- _Task statement_: Your task is to return all of the entries below exactly, leaving out each picture.

____ Recorded data

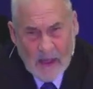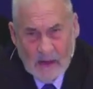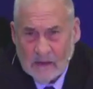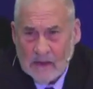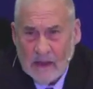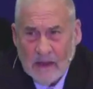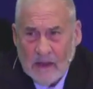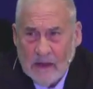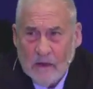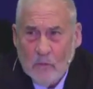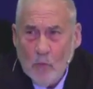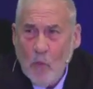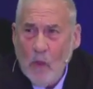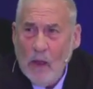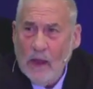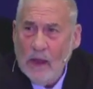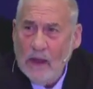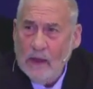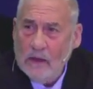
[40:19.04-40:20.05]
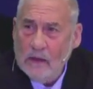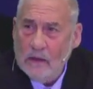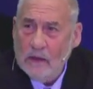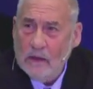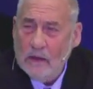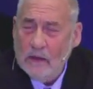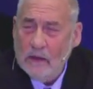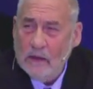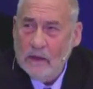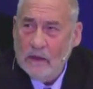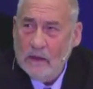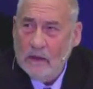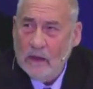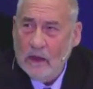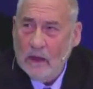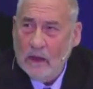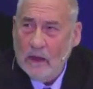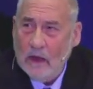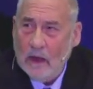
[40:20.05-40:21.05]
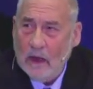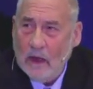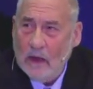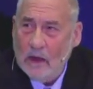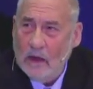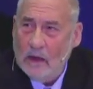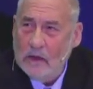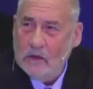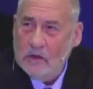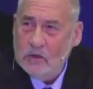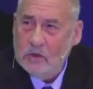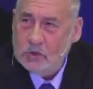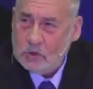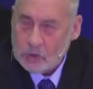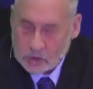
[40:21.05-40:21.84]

and in a way, uh, you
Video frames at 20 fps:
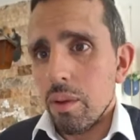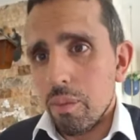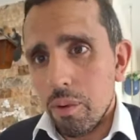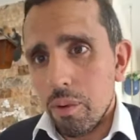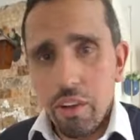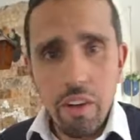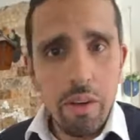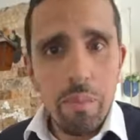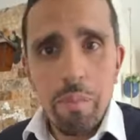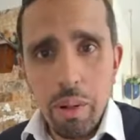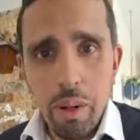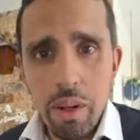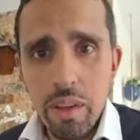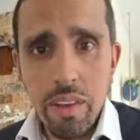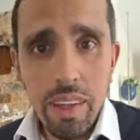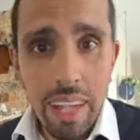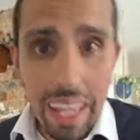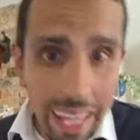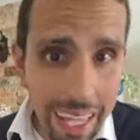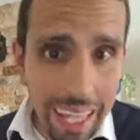which he
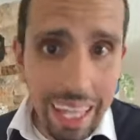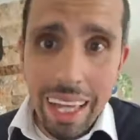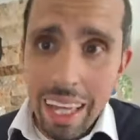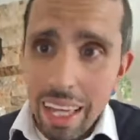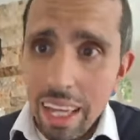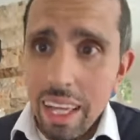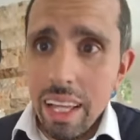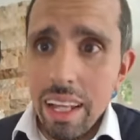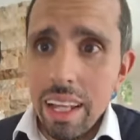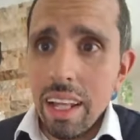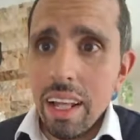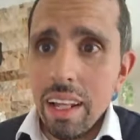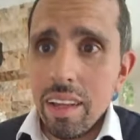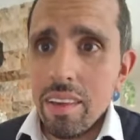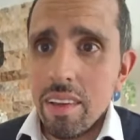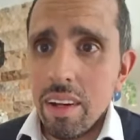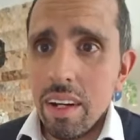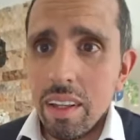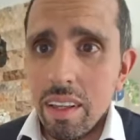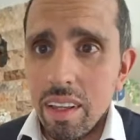put in,
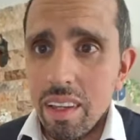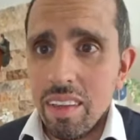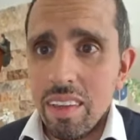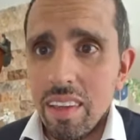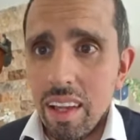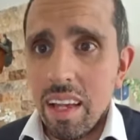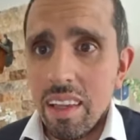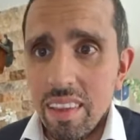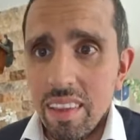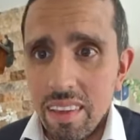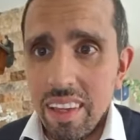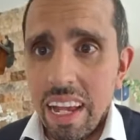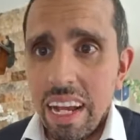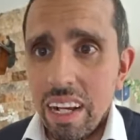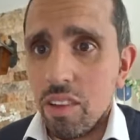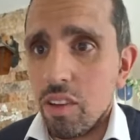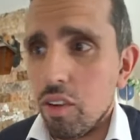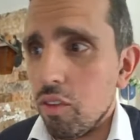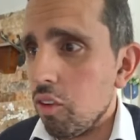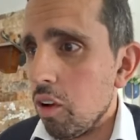inside
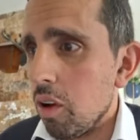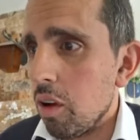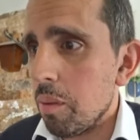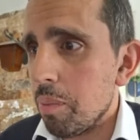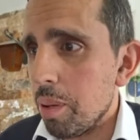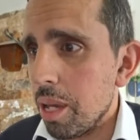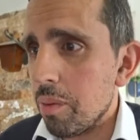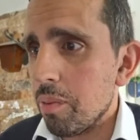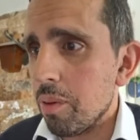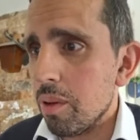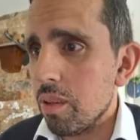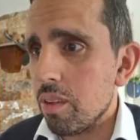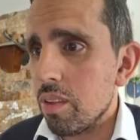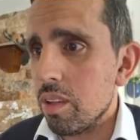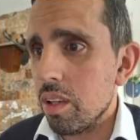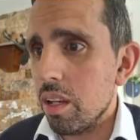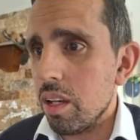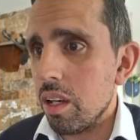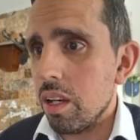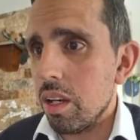sacks of uh,
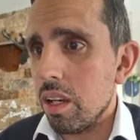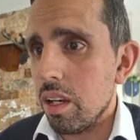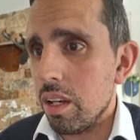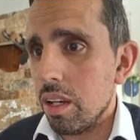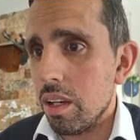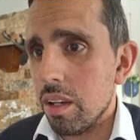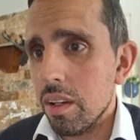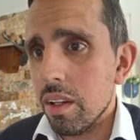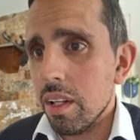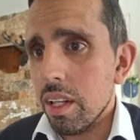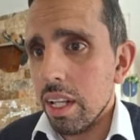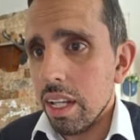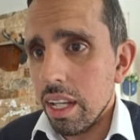papers uh,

________

- _Response to this exercise_:
[40:19.04-40:20.05]
[40:20.05-40:21.05]
[40:21.05-40:21.84]

and in a way, uh, you
Video frames at 20 fps:
which he
put in,
inside
sacks of uh,
papers uh,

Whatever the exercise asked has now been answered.